## [What is being asked]
Find the line containing "[00:00:02.00 to 00:00:02.50]" in the records below. Copy exactly that line and each one after it, ending at the line containing "Transcript: which is", and nothing more.

## [Recorded information]
┏━━

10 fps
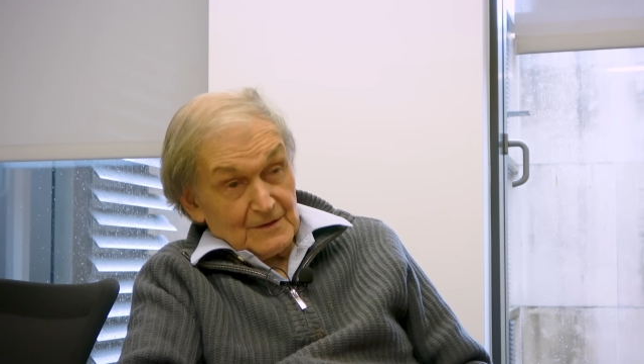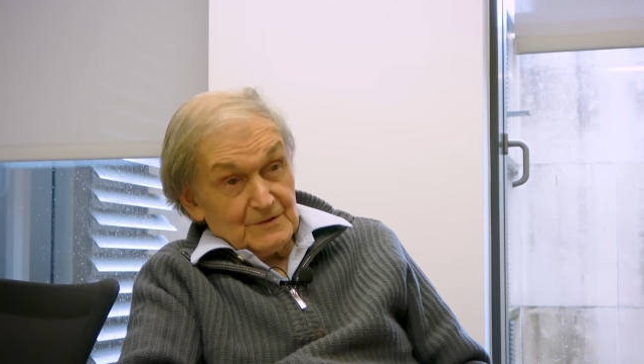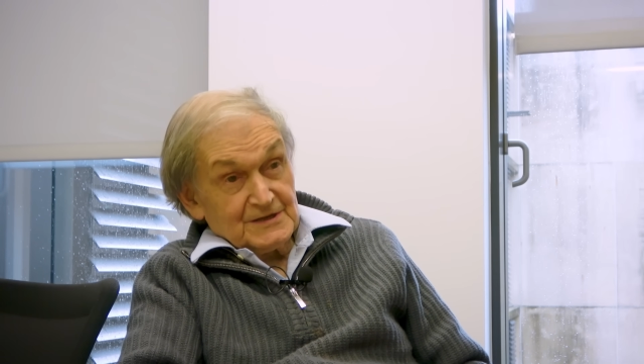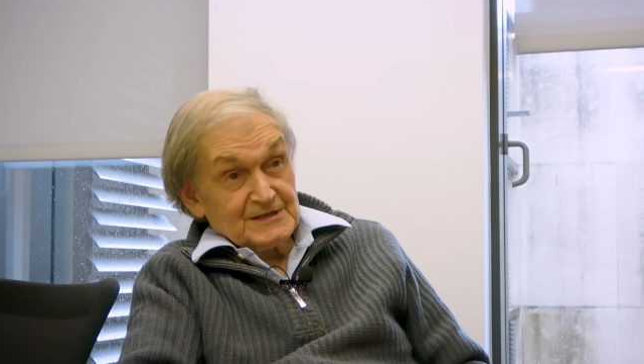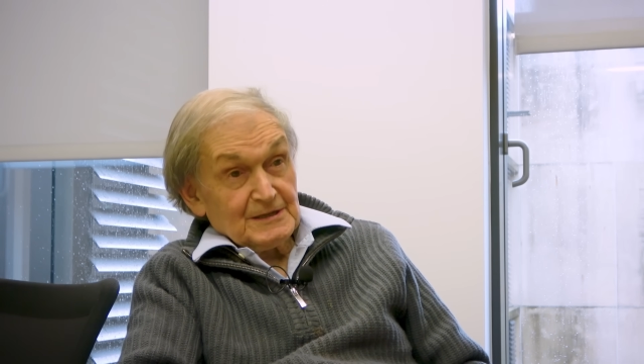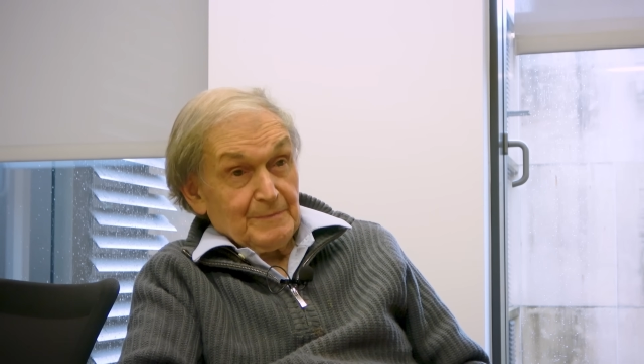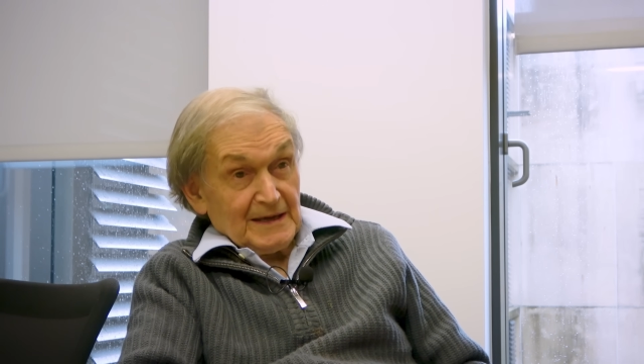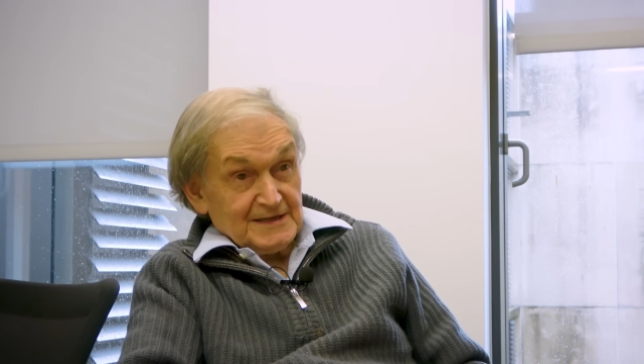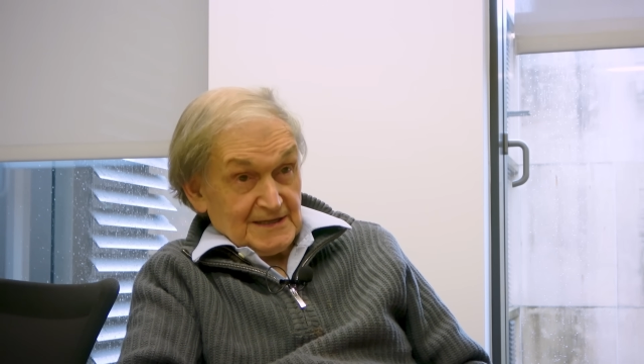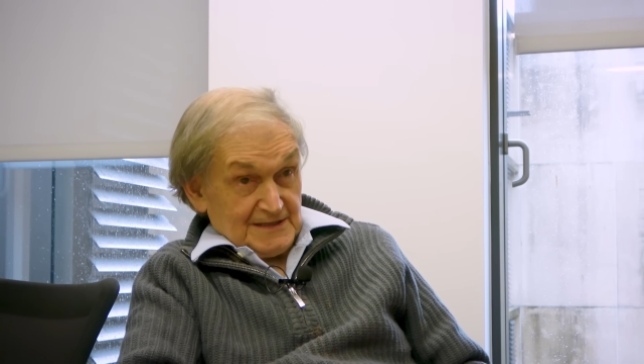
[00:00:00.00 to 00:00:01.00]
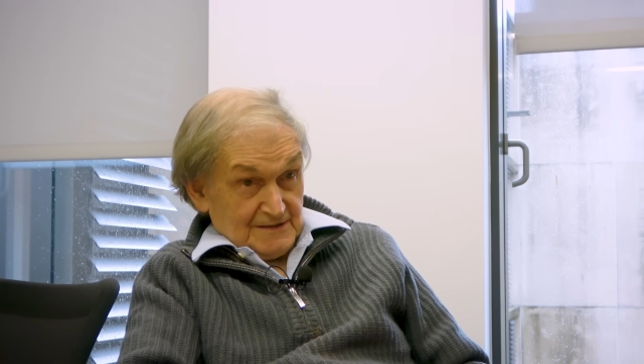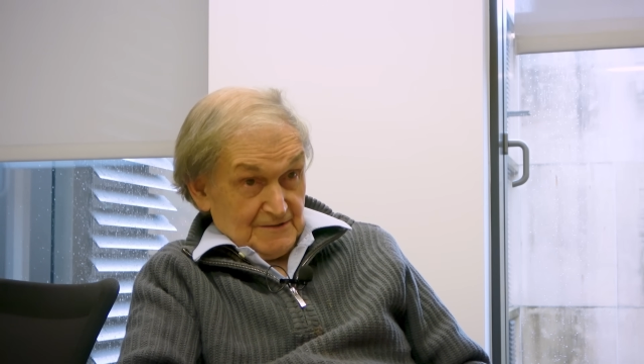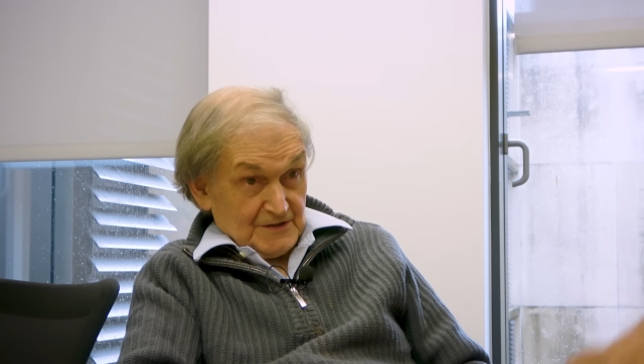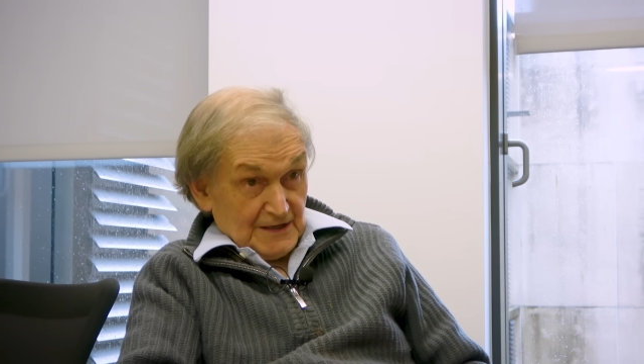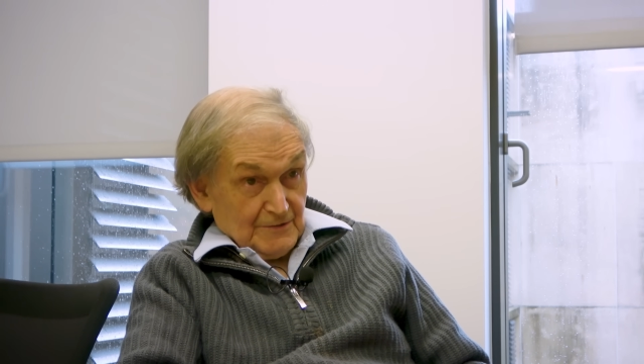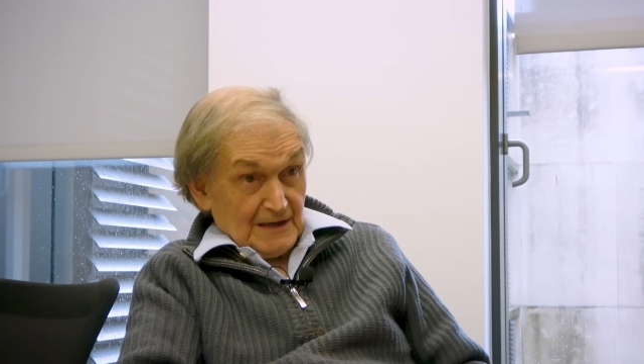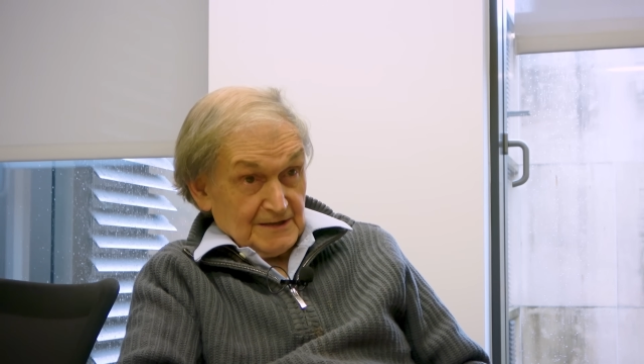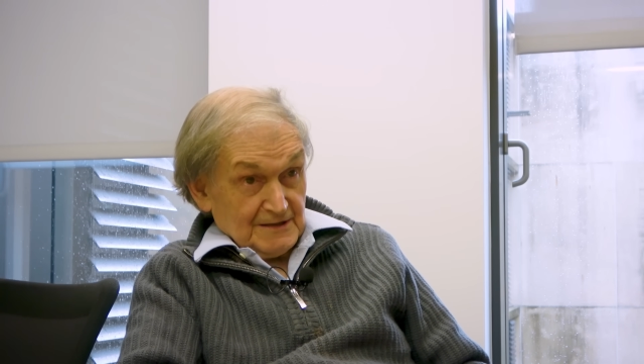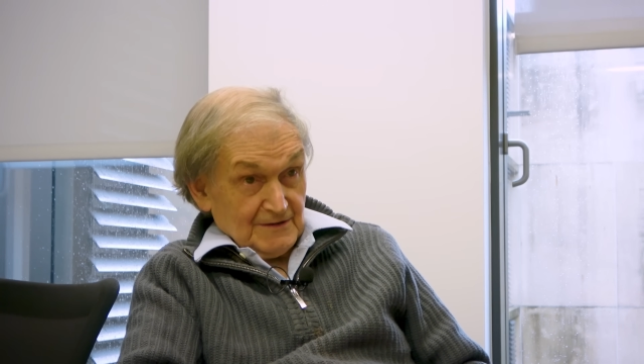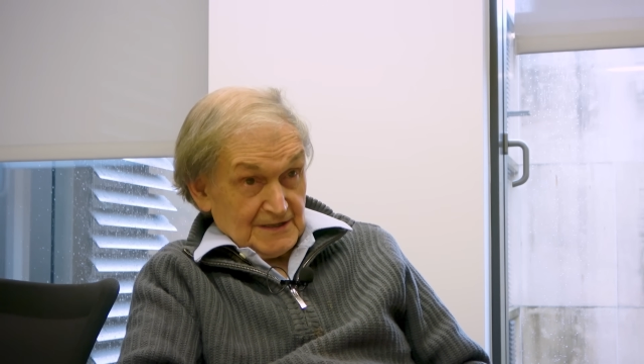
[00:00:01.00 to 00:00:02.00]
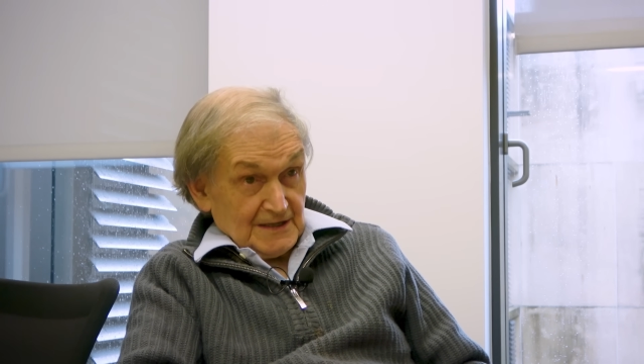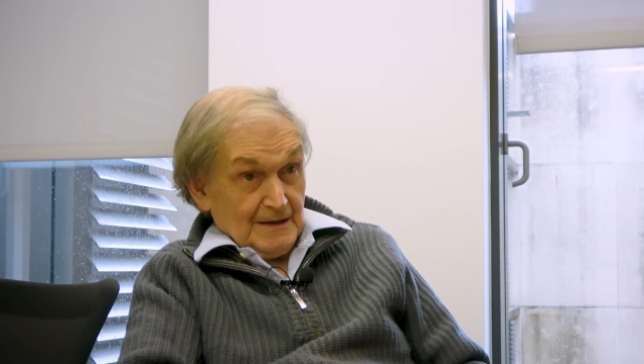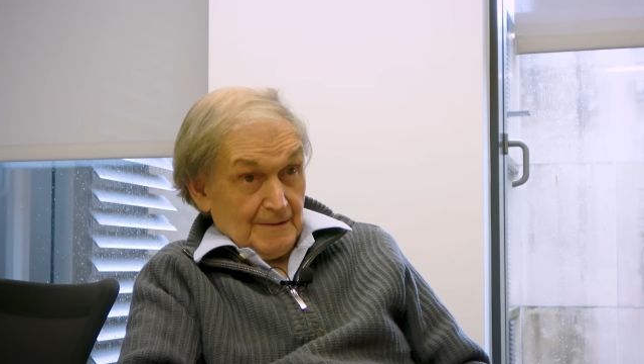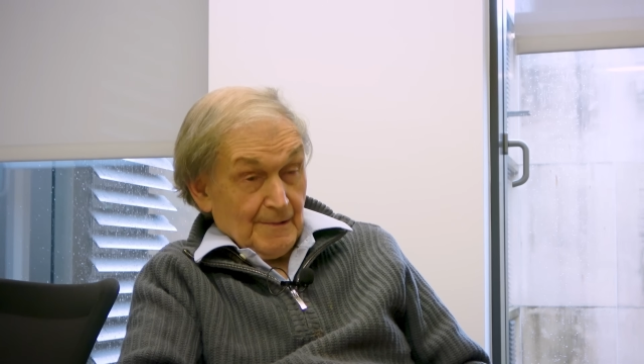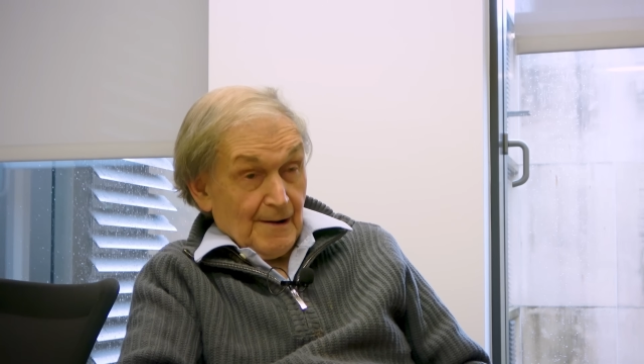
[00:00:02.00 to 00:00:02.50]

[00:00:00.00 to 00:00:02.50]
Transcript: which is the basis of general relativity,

┗━━
┏━━

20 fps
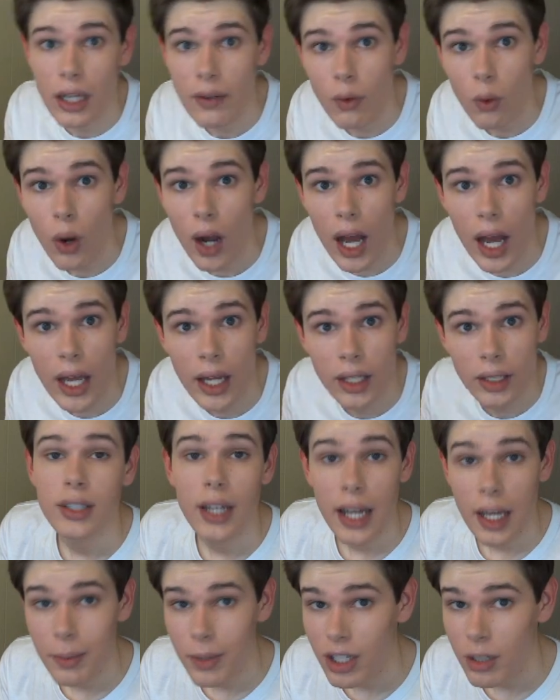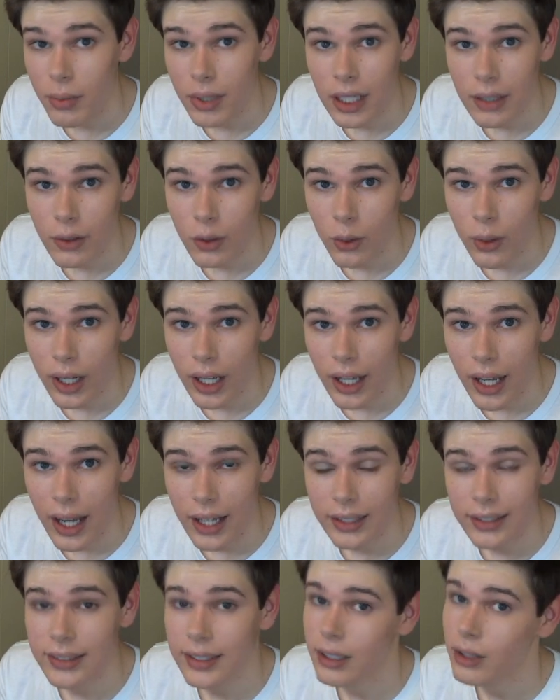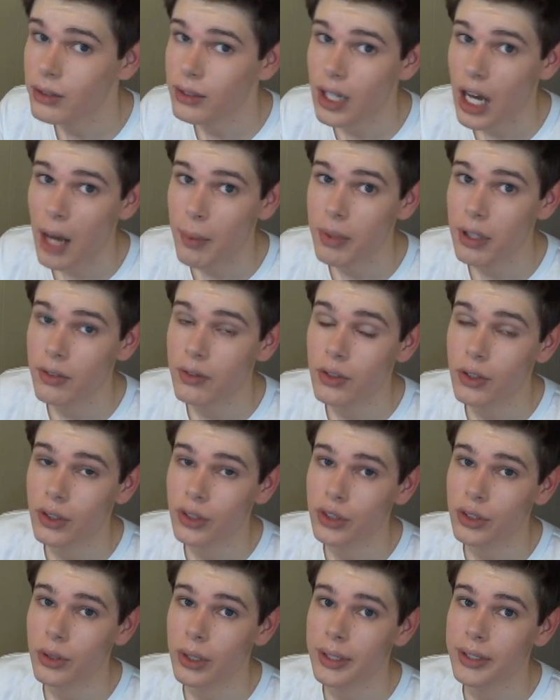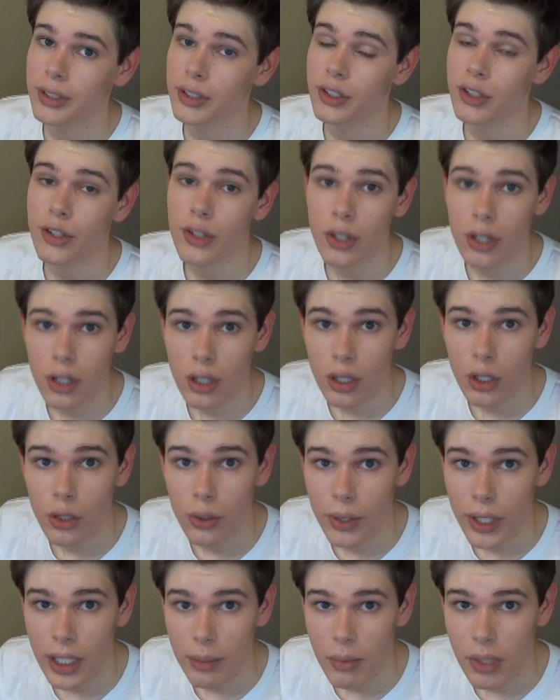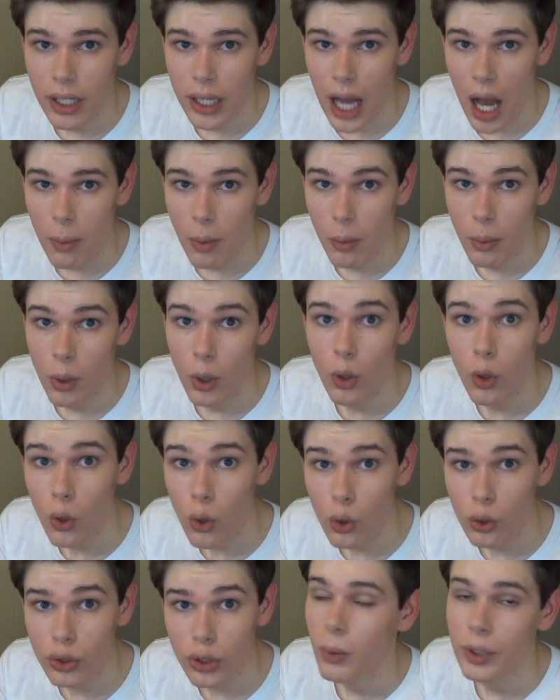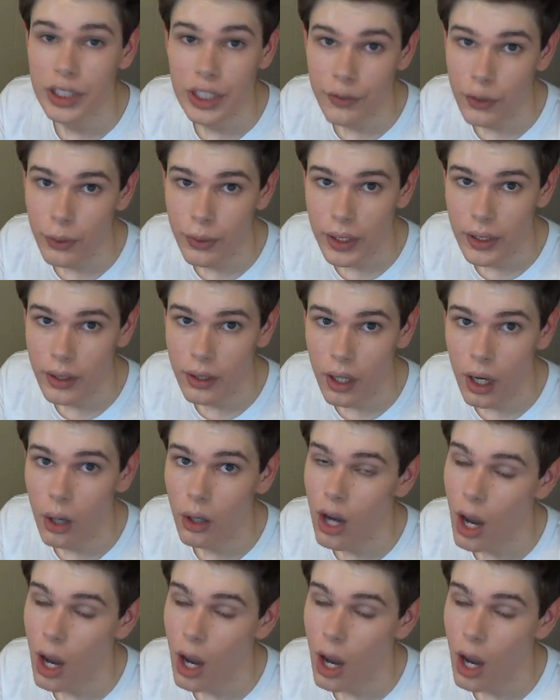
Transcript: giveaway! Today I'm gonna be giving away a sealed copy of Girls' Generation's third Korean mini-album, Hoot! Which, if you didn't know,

┗━━
┏━━

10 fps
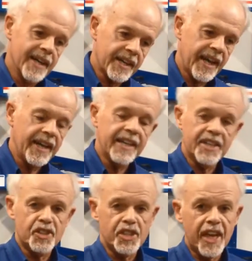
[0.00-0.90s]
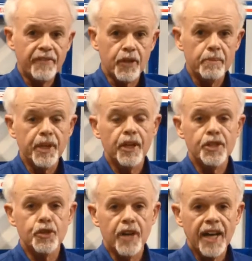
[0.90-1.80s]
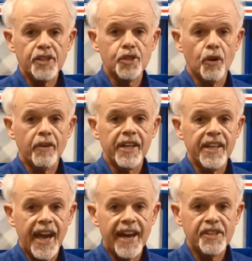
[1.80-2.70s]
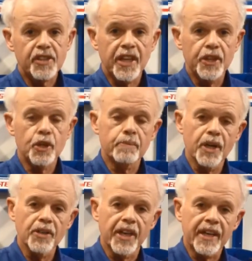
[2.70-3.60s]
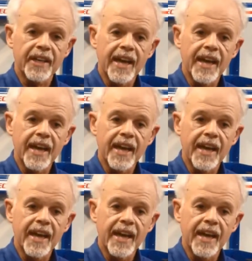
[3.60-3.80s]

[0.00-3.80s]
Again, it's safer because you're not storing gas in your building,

┗━━

## [Exercise answer]
[00:00:02.00 to 00:00:02.50]

[00:00:00.00 to 00:00:02.50]
Transcript: which is the basis of general relativity,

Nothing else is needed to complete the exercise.